15 dezembro, 2010

Todo resto - Martha Medeiros

         "Existe o certo, o errado e todo o resto". Esta é uma frase dita pelo ator Daniel de Oliveira vivendo Cazuza, em conversa com o pai, numa cena que, a meu ver, resume o espírito do filme dirigido por Sandra Werneck e Walter Carvalho. Aliás, resume a vida. Certo e errado são convenções que se confirmam com meia dúzia de atitudes. Certo é ser gentil, respeitas os mais velhos, seguir uma dieta balanceada, dormir oito horas por dia, lembrar-se dos aniversários, trabalhar, estudar, casar-se e ter filhos, certo é morrer bem velho e com o dever cumprido. Errado é dar calote, rodar de ano, beber demais, fumar, se drogar, não programar um futuro decente, dar saltos sem rede. Todo mundo de acordo?
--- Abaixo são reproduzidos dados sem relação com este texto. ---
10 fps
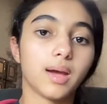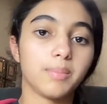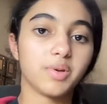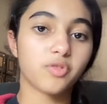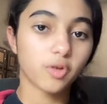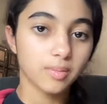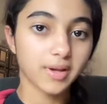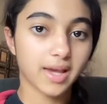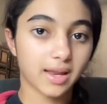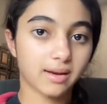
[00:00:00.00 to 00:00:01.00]
And before
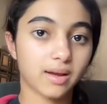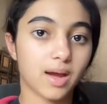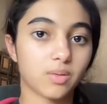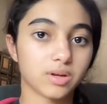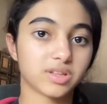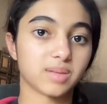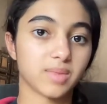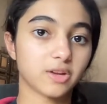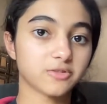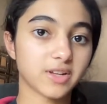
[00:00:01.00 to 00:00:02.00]
we begin, I want to say I'm
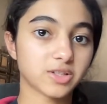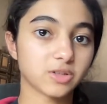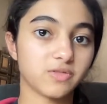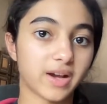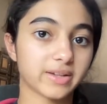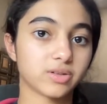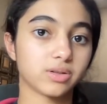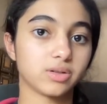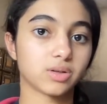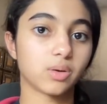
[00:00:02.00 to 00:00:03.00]
not a financial advisor
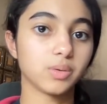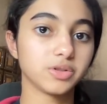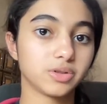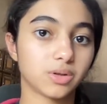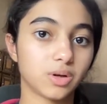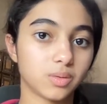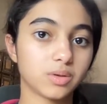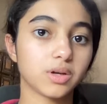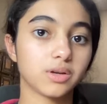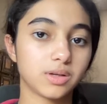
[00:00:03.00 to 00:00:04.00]
and you should always do your
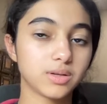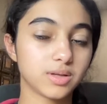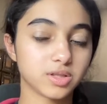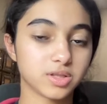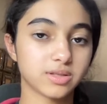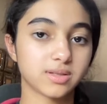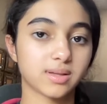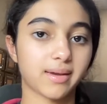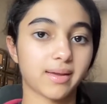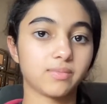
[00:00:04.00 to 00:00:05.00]
own due diligence
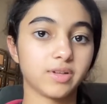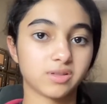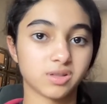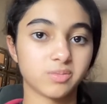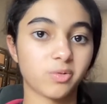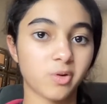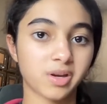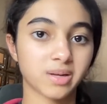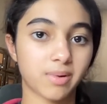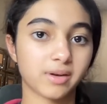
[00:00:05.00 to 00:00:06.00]
and research before
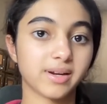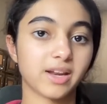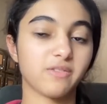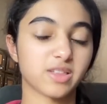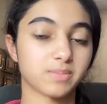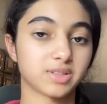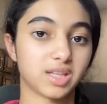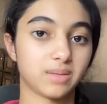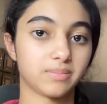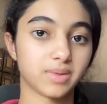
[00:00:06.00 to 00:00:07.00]
working part in an investment
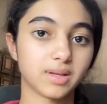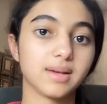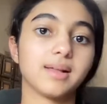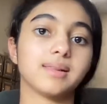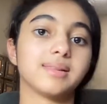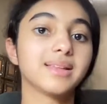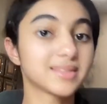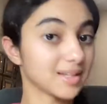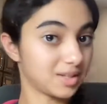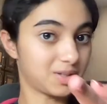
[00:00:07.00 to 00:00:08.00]
scheme.
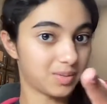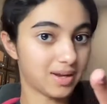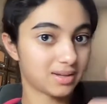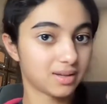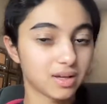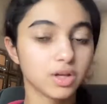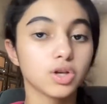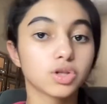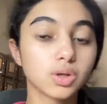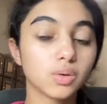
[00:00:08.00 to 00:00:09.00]
Let's get into it.
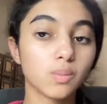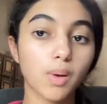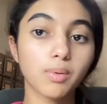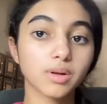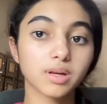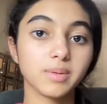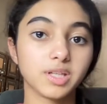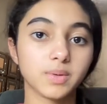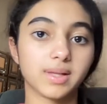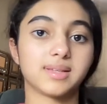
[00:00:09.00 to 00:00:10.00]
So, what we're going to be
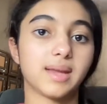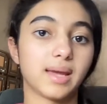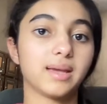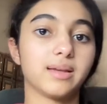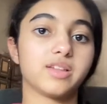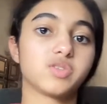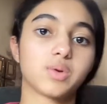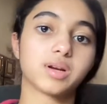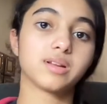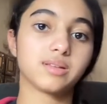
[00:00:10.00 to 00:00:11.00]
doing today is
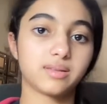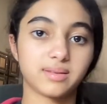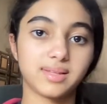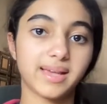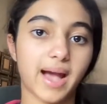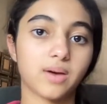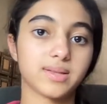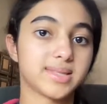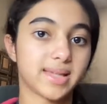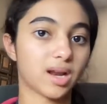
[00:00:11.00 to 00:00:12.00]
we're going to see how
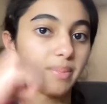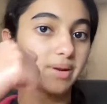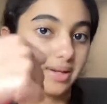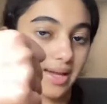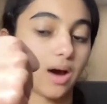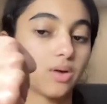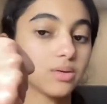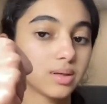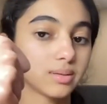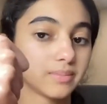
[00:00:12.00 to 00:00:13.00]
to set up an
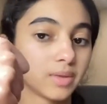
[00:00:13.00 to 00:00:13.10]
account.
         Todo mundo teoricamente de acordo, porém a vida não é feita de teorias. E o resto? E tudo aquilo que a gente mal consegue verbalizar, de tão intenso? Desejos, impulsos, fantasias, emoções. Ora, meia dúzia de normas preestabelecidas não dão conta do recado. Impossível enquadrar o que lateja, o que arde, o que grita dentro de nós.
         Somos maduros e ao mesmo tempo infantis, por trás do nosso auto-controle há um desespero infernal. Possuímos uma criatividade insuspeita: inventamos músicas, amores e problemas, e somos curiosos, queremos espiar pelo buraco da fechadura do mundo para descobrir o que não nos contaram. Todo o resto.
         O amor é certo, o ódio é errado e o resto é uma montanha de outros sentimentos, uma solidão gigantesca, muita confusão, desassossego, saudades cortantes e necessidade de afeto que não se adaptam às regras do bom comportamento. Há bilhetes guardados no fundo das gavetas que contariam outra versão da nossa história, caso viessem a público.
         Todo o resto é o que nos assombra: as escolhas não feitas, os beijos não dados, as decisões não tomadas, os mandamento a que não obedecemos, ou a que obedecemos bem demais - a troco de que fomos tão bonzinhos?
         Há o certo, o errado e aquilo que nos dá medo, que nos atrai, que nos sufoca, que nos entorpece. O certo é ser magro, bonito, rico e educado, o errado é ser gordo, feio, pobre e analfabeto, e o resto nada tema ver com estes reducionismos: é nossa fome por ideias novas, é nosso rosto que se transforma com o tempo, são nossas cicatrizes de estimação, nossos erros e desilusões.
         Todo o resto é muito mais vasta. É nossa porra-louquice, nossa ausência de certezas, nossos silêncios inquisidores, a pureza e a inocência que se mantêm vivas dentro de nós mas que ninguém percebem só porque crescemos. A maturidade é um álibi frágil. Seguimos com uma alma de criança que finge saber direitinho tudo o que deve ser feito, mas que no fundo entende muito pouco sobre as engrenagens do mundo. Todo o resto é tudo que ninguém aplaude e ninguém vaia, porque ninguém vê.